The Shivling one was totally out there. And the story... Quite likely it it helped put me off any serious alpine stuff... ; -)
Yeah that Shadows and Light pic was just a sandbag. Good send! I could never get keen enough to try it twice.

Pat
5-Dec-2011
9:45:07 PM
I'm pretty sure the picture was not of the four you mention above, but of Michael Groom.

wallwombat
5-Dec-2011
10:25:35 PM
It wasn't Groom.

It was a full page ad for MDs and it was in Wild in the mid/late 1980s.

I reckon Micheal Groom would have been a teenager then.

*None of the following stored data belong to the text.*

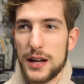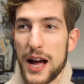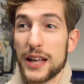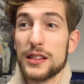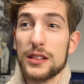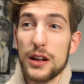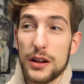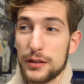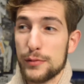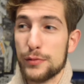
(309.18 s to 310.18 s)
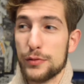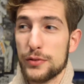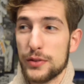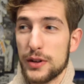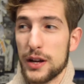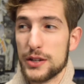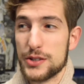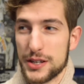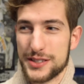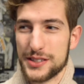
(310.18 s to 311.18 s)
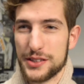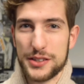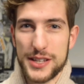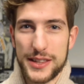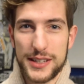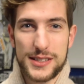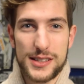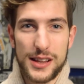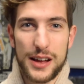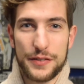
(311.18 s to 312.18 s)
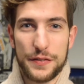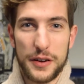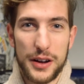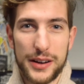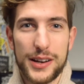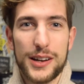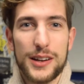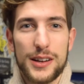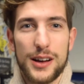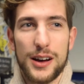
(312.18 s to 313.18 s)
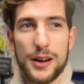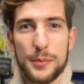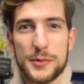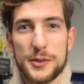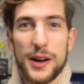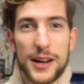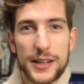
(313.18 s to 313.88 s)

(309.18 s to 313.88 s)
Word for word: I love uh, Just Desserts. I think it's a lot of fun. Um, so hi,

I think it was some members of the ITP (who useful mentioned earlier). Not sure of the mountain.
kieranl
5-Dec-2011
10:31:24 PM
On 4/12/2011 useful wrote:
>OK simon, I'll be serious for a bit.
>
>Three photos that changed me for how I view climbing:
>
>#1: A pic in Rock of someone retreating off Shivling (i think) in near
>white out conditions.
Close but actually Changabang (1982 I think). There was a poster of it in the Willows for many years.
And Steve has the participants correct.
gfdonc
6-Dec-2011
10:48:51 AM
Yes I was having a mature age moment there, it was Changabang. I knew it wasn't Shivling, that was Rick White and Greg Child I think.

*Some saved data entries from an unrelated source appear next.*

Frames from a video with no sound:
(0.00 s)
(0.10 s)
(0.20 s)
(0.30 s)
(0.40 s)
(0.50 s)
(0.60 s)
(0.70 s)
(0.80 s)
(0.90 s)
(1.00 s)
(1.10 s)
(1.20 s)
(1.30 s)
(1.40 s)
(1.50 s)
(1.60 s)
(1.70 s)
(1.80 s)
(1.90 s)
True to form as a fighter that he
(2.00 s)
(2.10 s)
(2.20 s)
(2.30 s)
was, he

The poster was Chouinard equipment I believe.
kieranl
6-Dec-2011
1:18:09 PM
It's a poignant shot in many ways. Changabang was the last foray of the full Turkey Patrol. Mark Moorhead died in 1983 on Makalu, on the same trip as Bill Denz, then Craig Nottle died on Everest the following year just before Fred From.
onsight
6-Dec-2011
2:47:56 PM

Does anyone in Melbourne have a PA system (mike/amp/speakers) that we can borrow for the show on the 20th? Just to save us hiring it...

ChuckNorris
6-Dec-2011
5:48:00 PM
I did a search to see if I could find a copy of the photo online. Couldn't find the photo but came across this e-book of australian mountaineering. You may have seen it before but the bits I read last night seemed pretty good...This is a link to Chapter 19 about the early days of the ITP

http://epress.anu.edu.au/apps/bookworm/view/Himalayan+Dreaming%3A+Australian+mountaineering+in+the+great+ranges+of+Asia%2C+1922–1990/5361/ch19.xhtml#toc-anchor
onsight
7-Dec-2011
9:37:20 AM
On 6/12/2011 useful wrote:
>... came across this e-book of australian mountaineering.

Wow what a fantastic piece of research. I think it's awesome someone has written all that up.
onsight
7-Dec-2011
9:39:50 AM

I'm psyched for the BIG show in Sydney tonight!

Just wanted to take this opportunity to thank the folk at the Sydney Rockclimbing Club for all their help organising it. Legends! Should be lots of fun.